→ TASK TO COMPLETE
Once the line with "[0:03.60-0:04.50]" is found, write it out along with every line after it, exactly, up to the last line of the entries below. Exclude pictures.

→ TASK MATERIAL
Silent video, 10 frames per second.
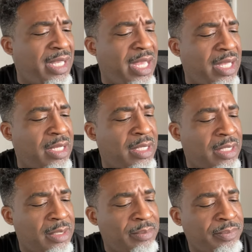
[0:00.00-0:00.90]

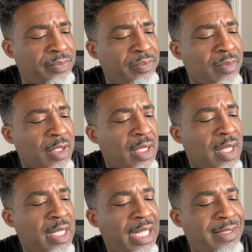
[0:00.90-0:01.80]

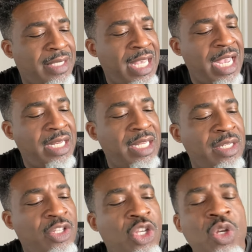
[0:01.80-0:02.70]
it's a
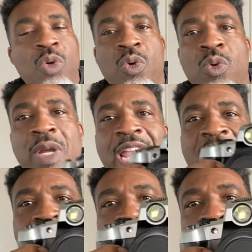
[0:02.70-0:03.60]
Canon
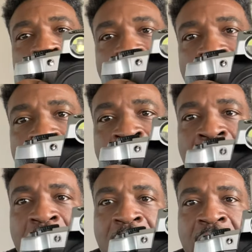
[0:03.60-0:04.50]
Q8200,
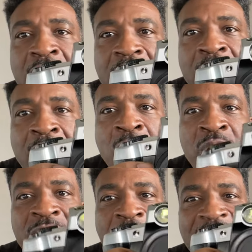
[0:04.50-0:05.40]
and
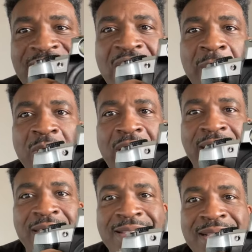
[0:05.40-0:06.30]
when you find a camera like
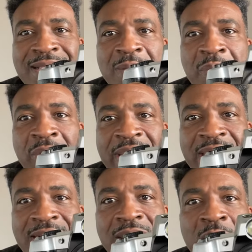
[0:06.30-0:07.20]
this that's
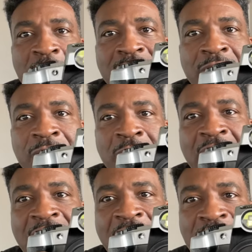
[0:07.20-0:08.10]
complete with the
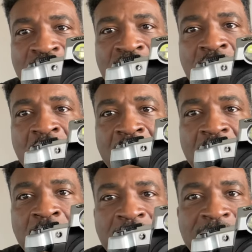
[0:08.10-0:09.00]
flash,
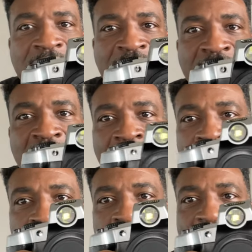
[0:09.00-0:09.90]
you know, this is actually covered
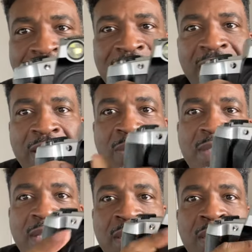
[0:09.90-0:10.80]
in plastic. You
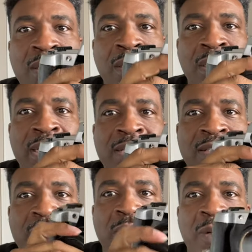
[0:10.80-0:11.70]
see the lens
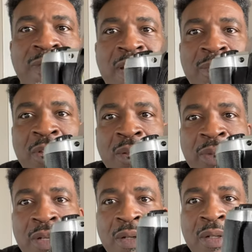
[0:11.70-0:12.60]
is a 35
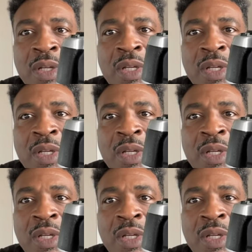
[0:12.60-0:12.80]
millimeter.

→ SOLUTION TO THIS EXERCISE
[0:03.60-0:04.50]
Q8200,
[0:04.50-0:05.40]
and
[0:05.40-0:06.30]
when you find a camera like
[0:06.30-0:07.20]
this that's
[0:07.20-0:08.10]
complete with the
[0:08.10-0:09.00]
flash,
[0:09.00-0:09.90]
you know, this is actually covered
[0:09.90-0:10.80]
in plastic. You
[0:10.80-0:11.70]
see the lens
[0:11.70-0:12.60]
is a 35
[0:12.60-0:12.80]
millimeter.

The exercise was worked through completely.